Please give every line below again exactly, but not its pictures.

Records for the task below:

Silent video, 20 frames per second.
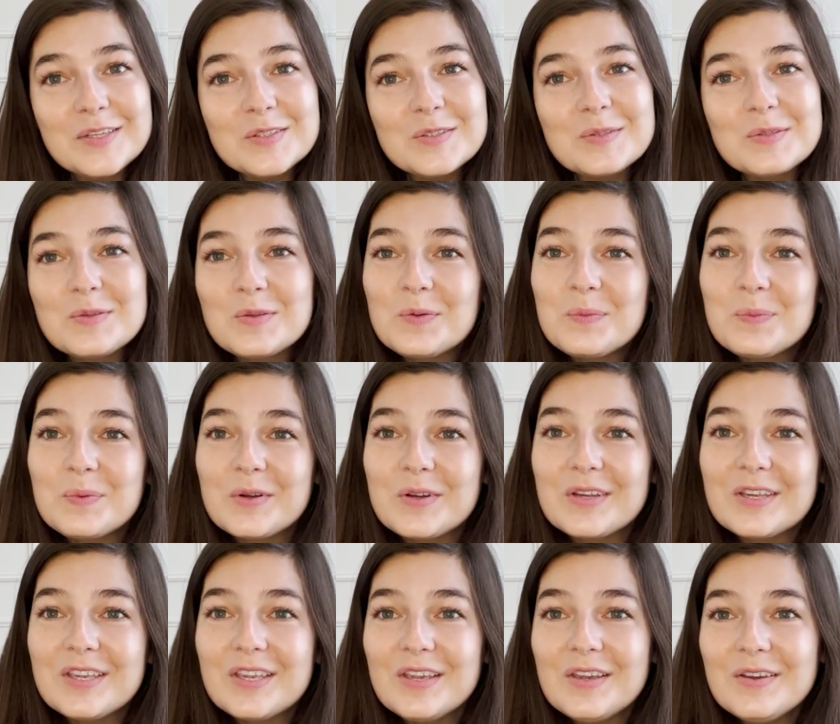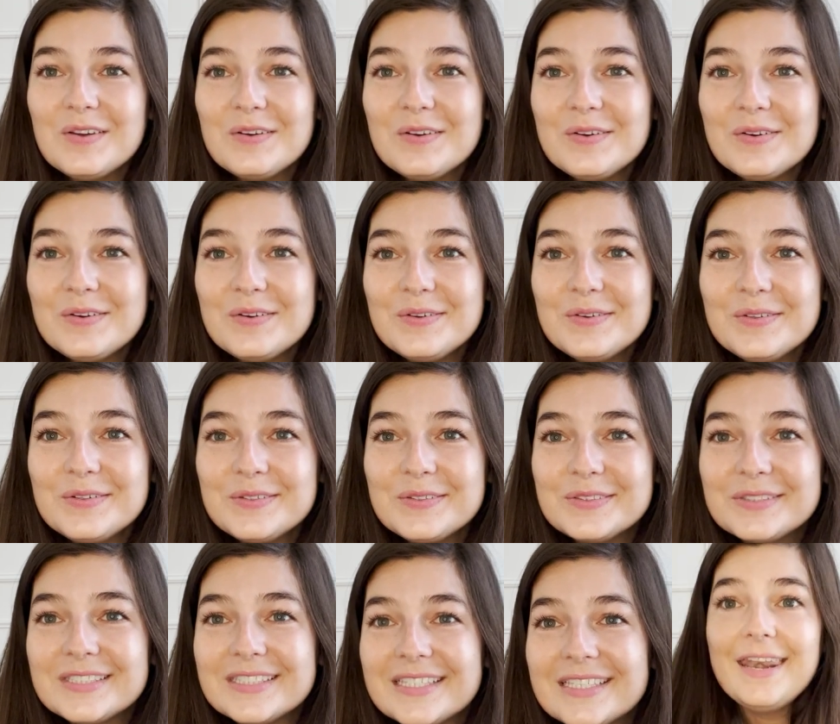Super
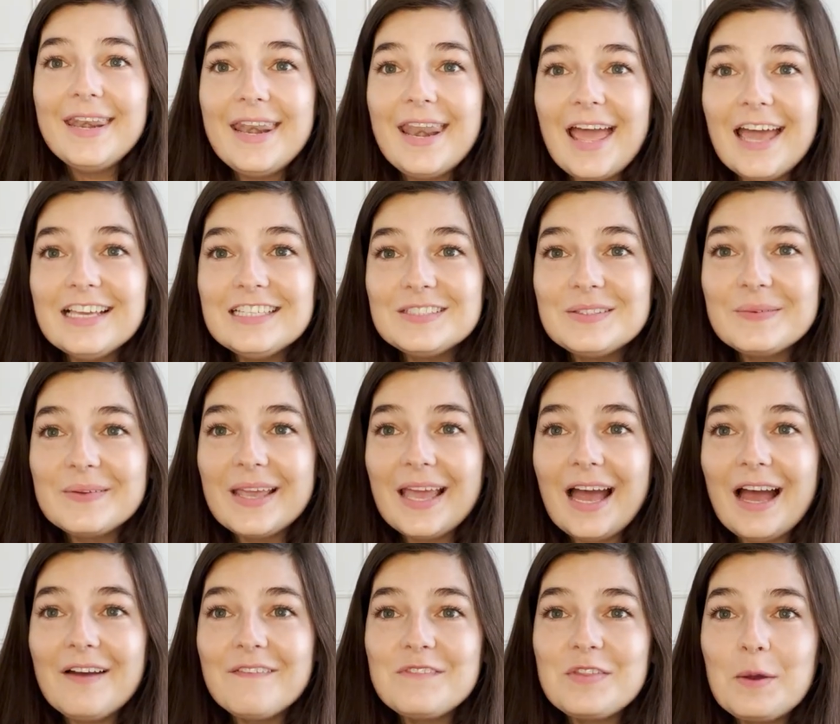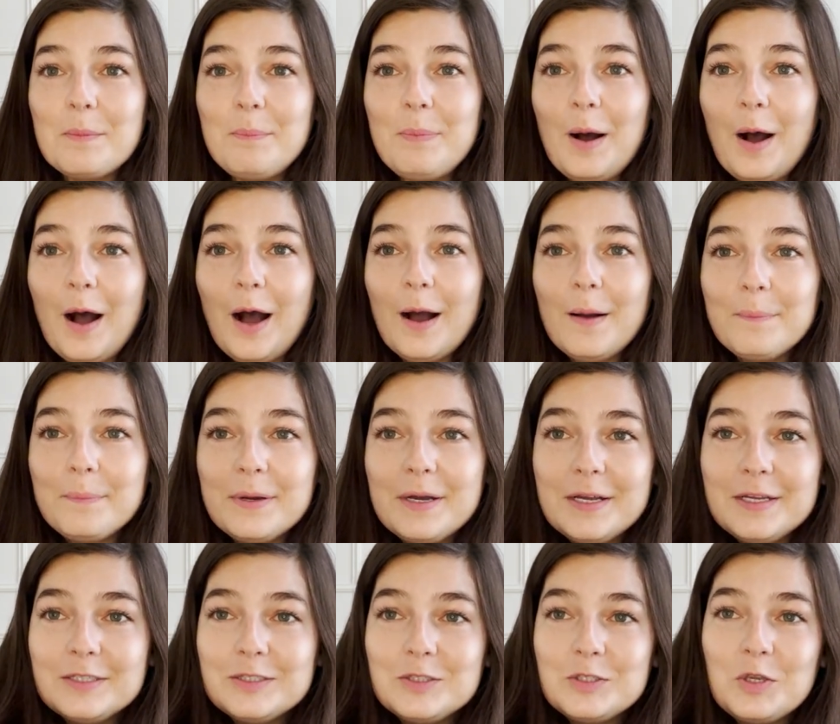cute. Next we have the
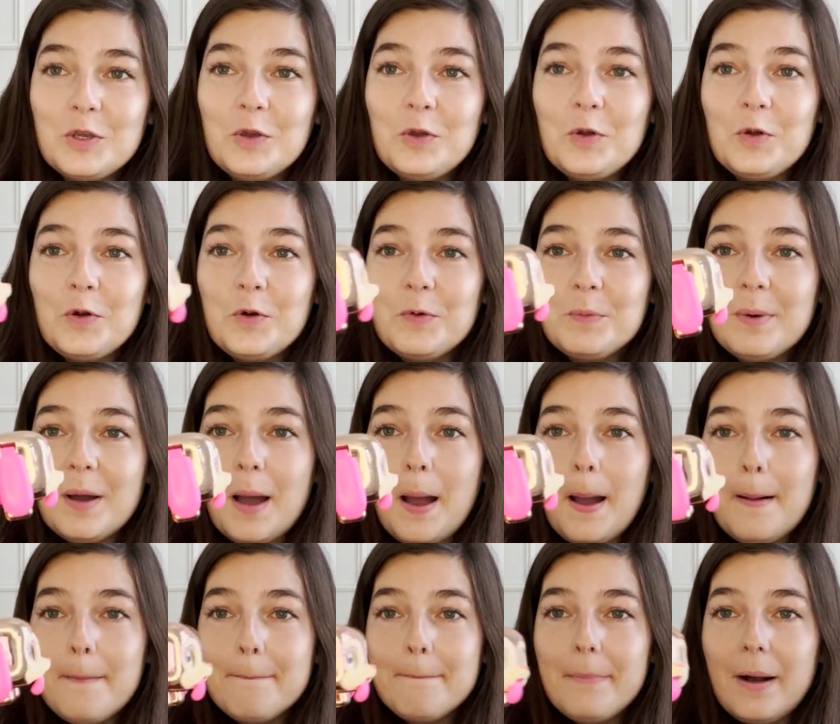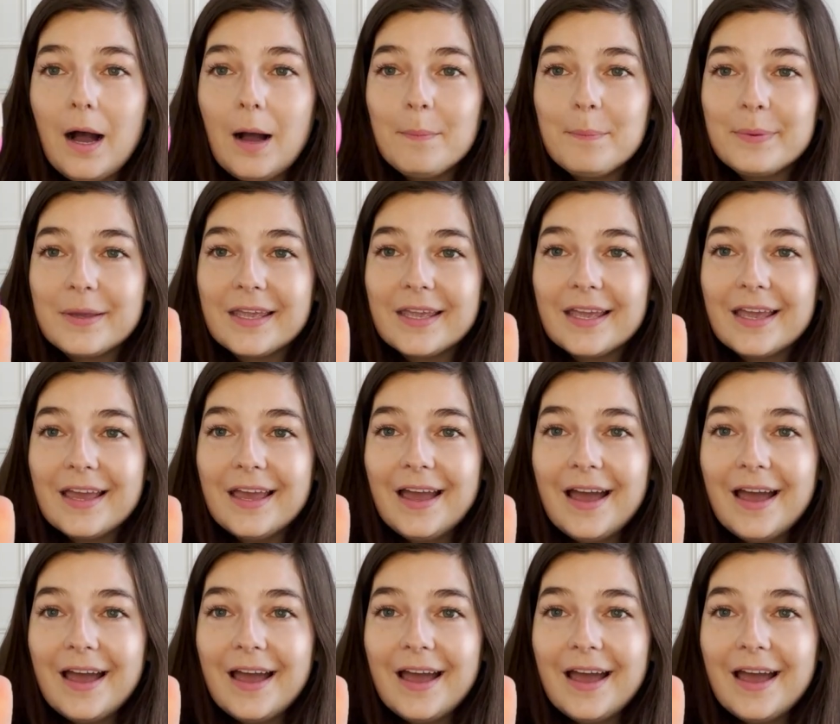Pop Tube Puppy.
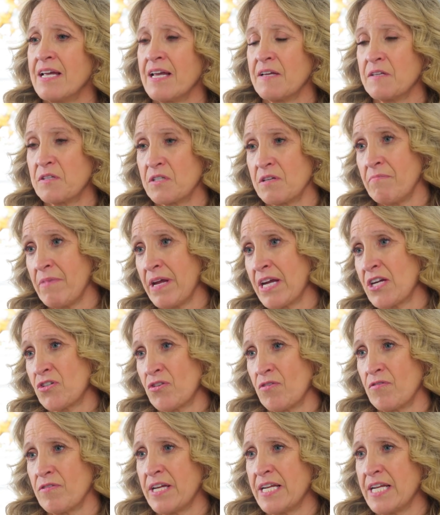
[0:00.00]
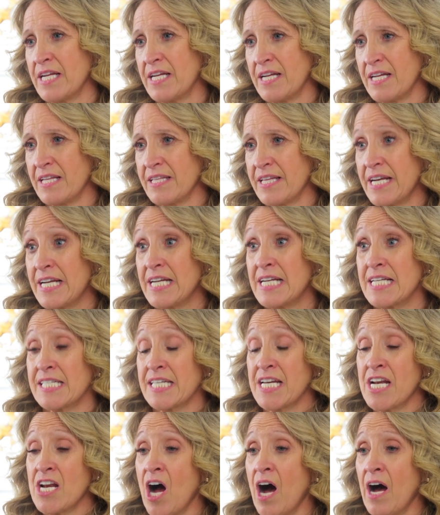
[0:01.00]
is to make sure that it
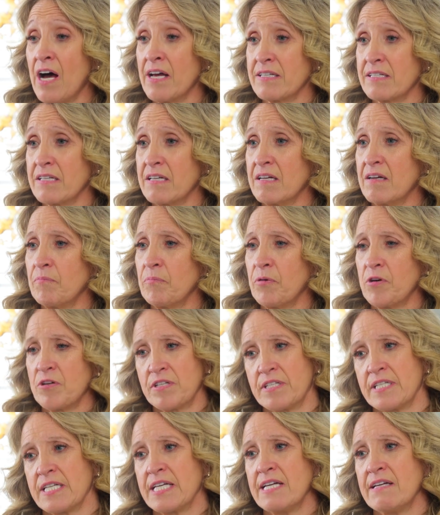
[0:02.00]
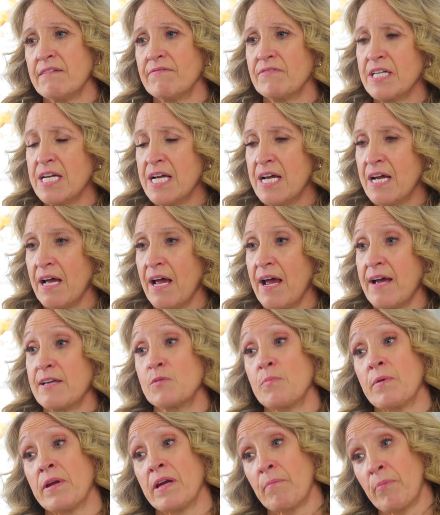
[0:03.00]
is not perceived
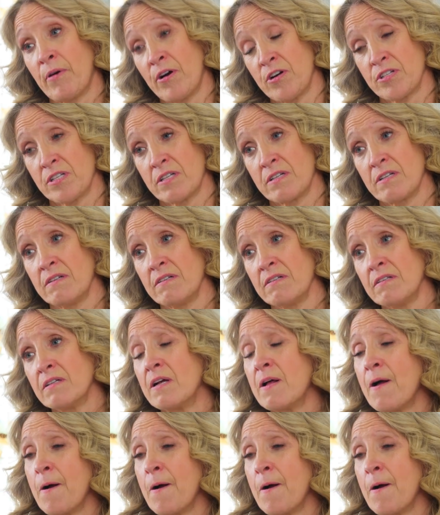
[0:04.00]
as being personal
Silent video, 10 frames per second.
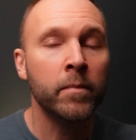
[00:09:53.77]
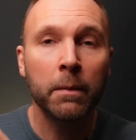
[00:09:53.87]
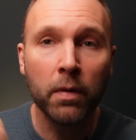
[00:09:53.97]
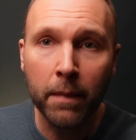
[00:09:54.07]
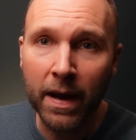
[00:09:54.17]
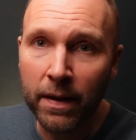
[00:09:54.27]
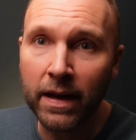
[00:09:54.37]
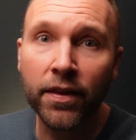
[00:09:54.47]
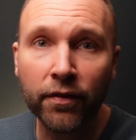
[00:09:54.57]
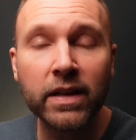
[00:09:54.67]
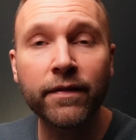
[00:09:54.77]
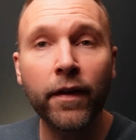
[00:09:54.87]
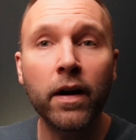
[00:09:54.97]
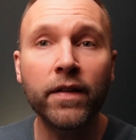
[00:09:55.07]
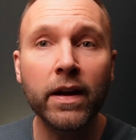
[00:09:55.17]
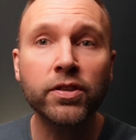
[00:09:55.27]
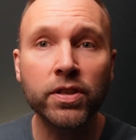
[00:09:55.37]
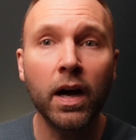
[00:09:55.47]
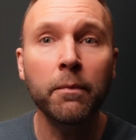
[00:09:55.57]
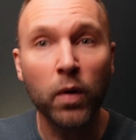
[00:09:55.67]
But maybe in 3 to 5 years'
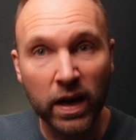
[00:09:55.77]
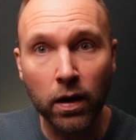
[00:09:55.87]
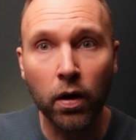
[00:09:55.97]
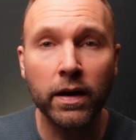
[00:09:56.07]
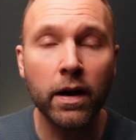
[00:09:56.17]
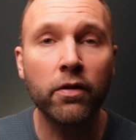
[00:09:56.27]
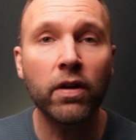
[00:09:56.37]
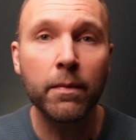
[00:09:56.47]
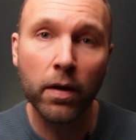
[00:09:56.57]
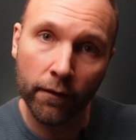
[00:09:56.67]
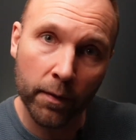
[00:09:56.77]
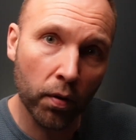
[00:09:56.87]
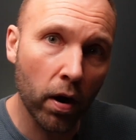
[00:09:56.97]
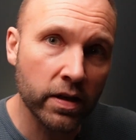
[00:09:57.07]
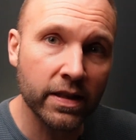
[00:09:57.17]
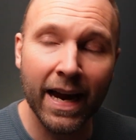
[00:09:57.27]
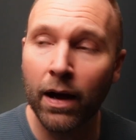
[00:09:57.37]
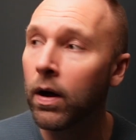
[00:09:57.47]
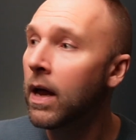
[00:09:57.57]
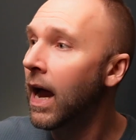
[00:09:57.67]
time, we could lock in an agreement of the price now.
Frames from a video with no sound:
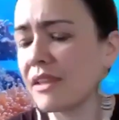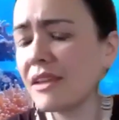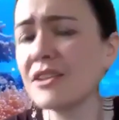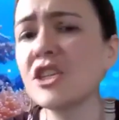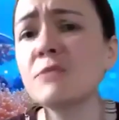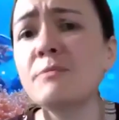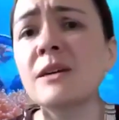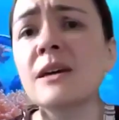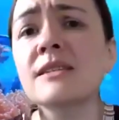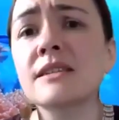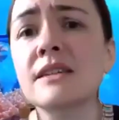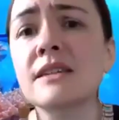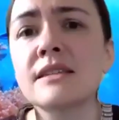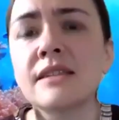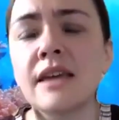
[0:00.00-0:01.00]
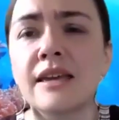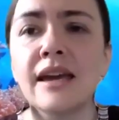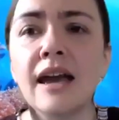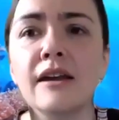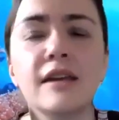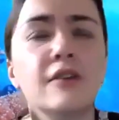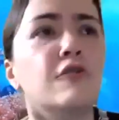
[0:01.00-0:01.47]
just because I could say,
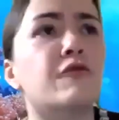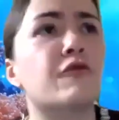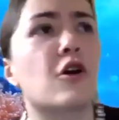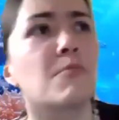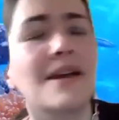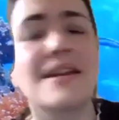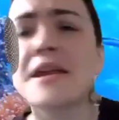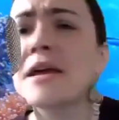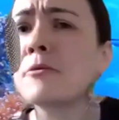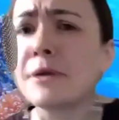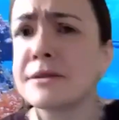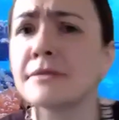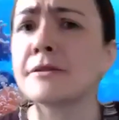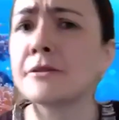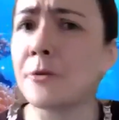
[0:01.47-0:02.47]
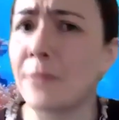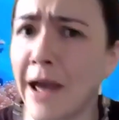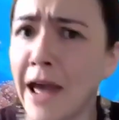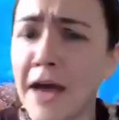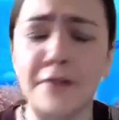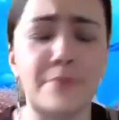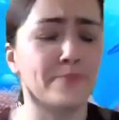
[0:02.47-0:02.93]
yeah, you know, for a Monday, it wasn't so
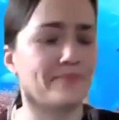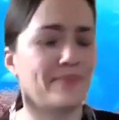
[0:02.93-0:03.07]
bad.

End of Records for the task.

— Reply to the exercise —
Silent video, 20 frames per second.
Super
cute. Next we have the
Pop Tube Puppy.
[0:00.00]
[0:01.00]
is to make sure that it
[0:02.00]
[0:03.00]
is not perceived
[0:04.00]
as being personal
Silent video, 10 frames per second.
[00:09:53.77]
[00:09:53.87]
[00:09:53.97]
[00:09:54.07]
[00:09:54.17]
[00:09:54.27]
[00:09:54.37]
[00:09:54.47]
[00:09:54.57]
[00:09:54.67]
[00:09:54.77]
[00:09:54.87]
[00:09:54.97]
[00:09:55.07]
[00:09:55.17]
[00:09:55.27]
[00:09:55.37]
[00:09:55.47]
[00:09:55.57]
[00:09:55.67]
But maybe in 3 to 5 years'
[00:09:55.77]
[00:09:55.87]
[00:09:55.97]
[00:09:56.07]
[00:09:56.17]
[00:09:56.27]
[00:09:56.37]
[00:09:56.47]
[00:09:56.57]
[00:09:56.67]
[00:09:56.77]
[00:09:56.87]
[00:09:56.97]
[00:09:57.07]
[00:09:57.17]
[00:09:57.27]
[00:09:57.37]
[00:09:57.47]
[00:09:57.57]
[00:09:57.67]
time, we could lock in an agreement of the price now.
Frames from a video with no sound:
[0:00.00-0:01.00]
[0:01.00-0:01.47]
just because I could say,
[0:01.47-0:02.47]
[0:02.47-0:02.93]
yeah, you know, for a Monday, it wasn't so
[0:02.93-0:03.07]
bad.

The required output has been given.